Please report each line of the data below that contains "video".

• • • • • • •

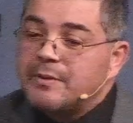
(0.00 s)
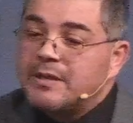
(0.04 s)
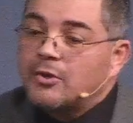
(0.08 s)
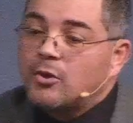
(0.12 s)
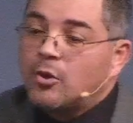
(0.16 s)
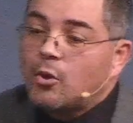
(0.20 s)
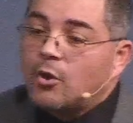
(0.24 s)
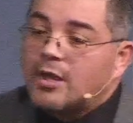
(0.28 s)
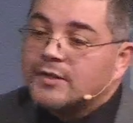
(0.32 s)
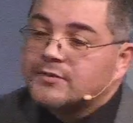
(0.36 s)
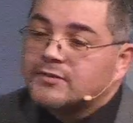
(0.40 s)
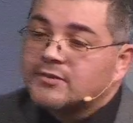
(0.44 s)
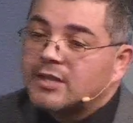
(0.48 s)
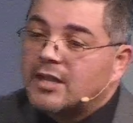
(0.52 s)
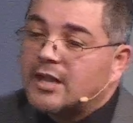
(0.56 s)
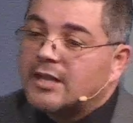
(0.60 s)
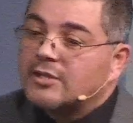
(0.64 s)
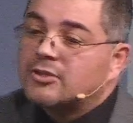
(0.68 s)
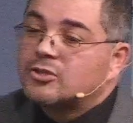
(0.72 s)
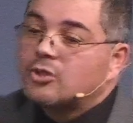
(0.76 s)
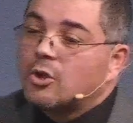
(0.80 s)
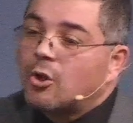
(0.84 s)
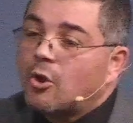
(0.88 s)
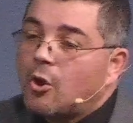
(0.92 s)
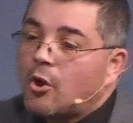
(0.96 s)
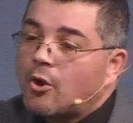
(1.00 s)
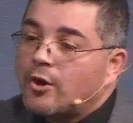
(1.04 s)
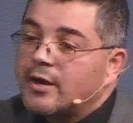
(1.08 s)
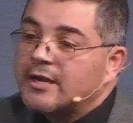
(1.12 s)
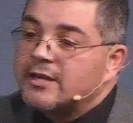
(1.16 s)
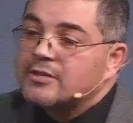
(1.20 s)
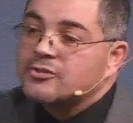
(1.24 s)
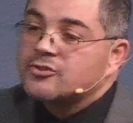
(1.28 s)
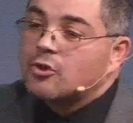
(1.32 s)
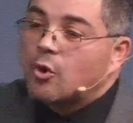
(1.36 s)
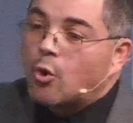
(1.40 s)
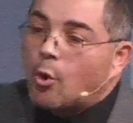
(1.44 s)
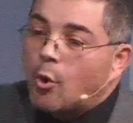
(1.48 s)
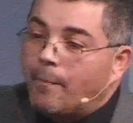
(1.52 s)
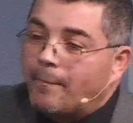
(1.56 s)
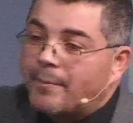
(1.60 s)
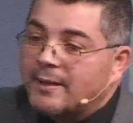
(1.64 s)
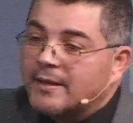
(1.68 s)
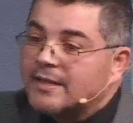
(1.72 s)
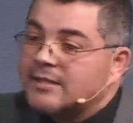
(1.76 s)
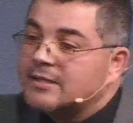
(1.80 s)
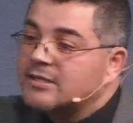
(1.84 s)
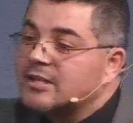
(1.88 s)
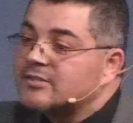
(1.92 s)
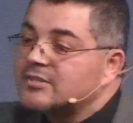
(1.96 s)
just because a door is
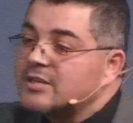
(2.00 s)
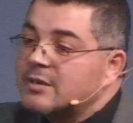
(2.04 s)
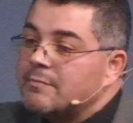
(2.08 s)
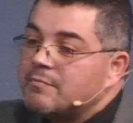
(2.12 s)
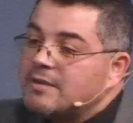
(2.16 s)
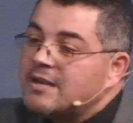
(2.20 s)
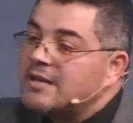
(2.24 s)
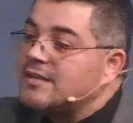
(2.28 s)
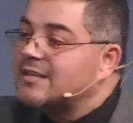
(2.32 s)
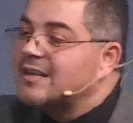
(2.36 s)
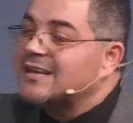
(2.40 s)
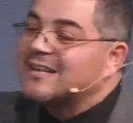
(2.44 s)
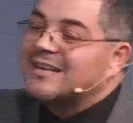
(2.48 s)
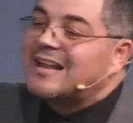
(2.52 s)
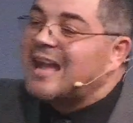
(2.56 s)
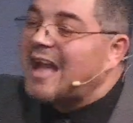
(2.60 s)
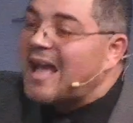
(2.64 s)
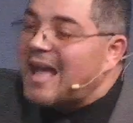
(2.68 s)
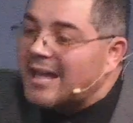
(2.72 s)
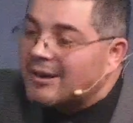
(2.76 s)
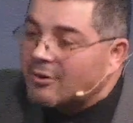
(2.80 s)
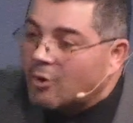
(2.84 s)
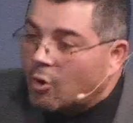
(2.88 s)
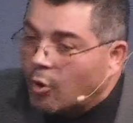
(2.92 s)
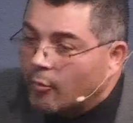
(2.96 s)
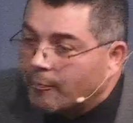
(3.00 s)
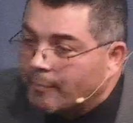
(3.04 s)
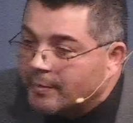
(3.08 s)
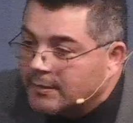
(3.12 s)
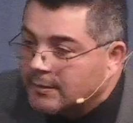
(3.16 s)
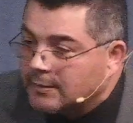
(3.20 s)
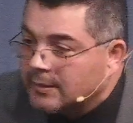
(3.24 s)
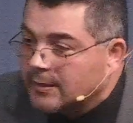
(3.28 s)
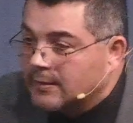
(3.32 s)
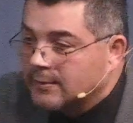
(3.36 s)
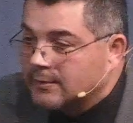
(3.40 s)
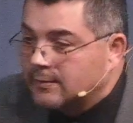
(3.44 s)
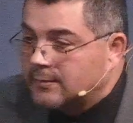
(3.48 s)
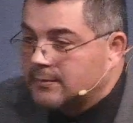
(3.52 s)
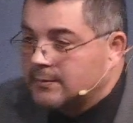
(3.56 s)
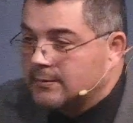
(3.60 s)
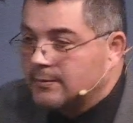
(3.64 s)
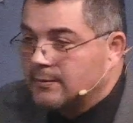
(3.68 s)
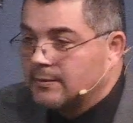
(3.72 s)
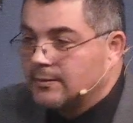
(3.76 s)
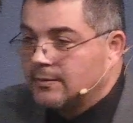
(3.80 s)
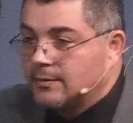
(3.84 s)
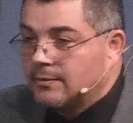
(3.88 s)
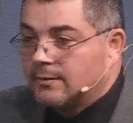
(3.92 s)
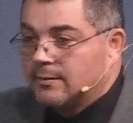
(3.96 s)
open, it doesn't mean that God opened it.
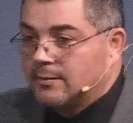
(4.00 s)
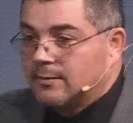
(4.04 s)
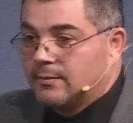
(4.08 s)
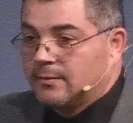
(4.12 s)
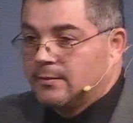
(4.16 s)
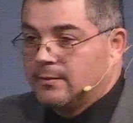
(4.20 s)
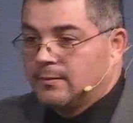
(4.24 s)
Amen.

• • • • • • •

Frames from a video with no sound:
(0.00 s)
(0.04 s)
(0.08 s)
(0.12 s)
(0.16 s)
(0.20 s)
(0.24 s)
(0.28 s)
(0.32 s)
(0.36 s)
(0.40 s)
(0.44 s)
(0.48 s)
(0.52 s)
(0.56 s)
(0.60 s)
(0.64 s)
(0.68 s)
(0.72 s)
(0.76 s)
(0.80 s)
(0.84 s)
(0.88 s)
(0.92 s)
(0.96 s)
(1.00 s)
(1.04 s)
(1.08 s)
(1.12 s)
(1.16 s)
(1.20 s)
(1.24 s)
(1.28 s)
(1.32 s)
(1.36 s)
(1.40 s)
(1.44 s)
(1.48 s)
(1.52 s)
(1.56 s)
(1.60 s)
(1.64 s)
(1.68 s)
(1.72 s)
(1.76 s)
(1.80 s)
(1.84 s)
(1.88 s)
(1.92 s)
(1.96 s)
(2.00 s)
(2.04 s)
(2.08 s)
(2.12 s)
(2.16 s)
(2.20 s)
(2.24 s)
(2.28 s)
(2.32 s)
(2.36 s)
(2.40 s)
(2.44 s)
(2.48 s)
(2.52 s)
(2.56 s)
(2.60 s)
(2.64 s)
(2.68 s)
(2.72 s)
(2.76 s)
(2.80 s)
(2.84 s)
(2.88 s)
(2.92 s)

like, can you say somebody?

• • • • • • •

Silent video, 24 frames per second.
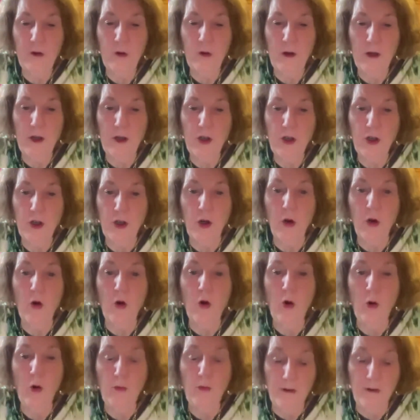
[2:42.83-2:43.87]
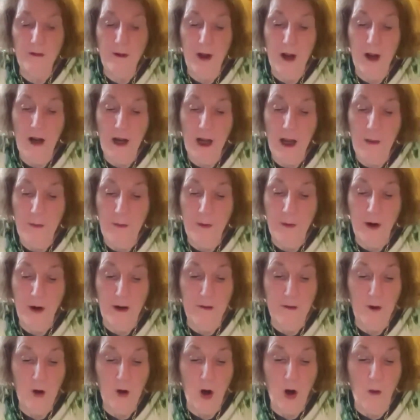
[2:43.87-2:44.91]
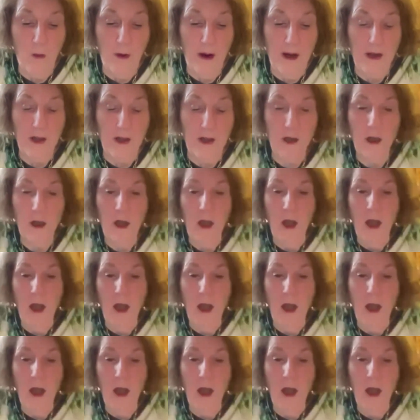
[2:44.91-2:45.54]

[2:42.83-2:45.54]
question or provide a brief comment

• • • • • • •

■ **RESULT FOR THIS TASK**:
Frames from a video with no sound:
Silent video, 24 frames per second.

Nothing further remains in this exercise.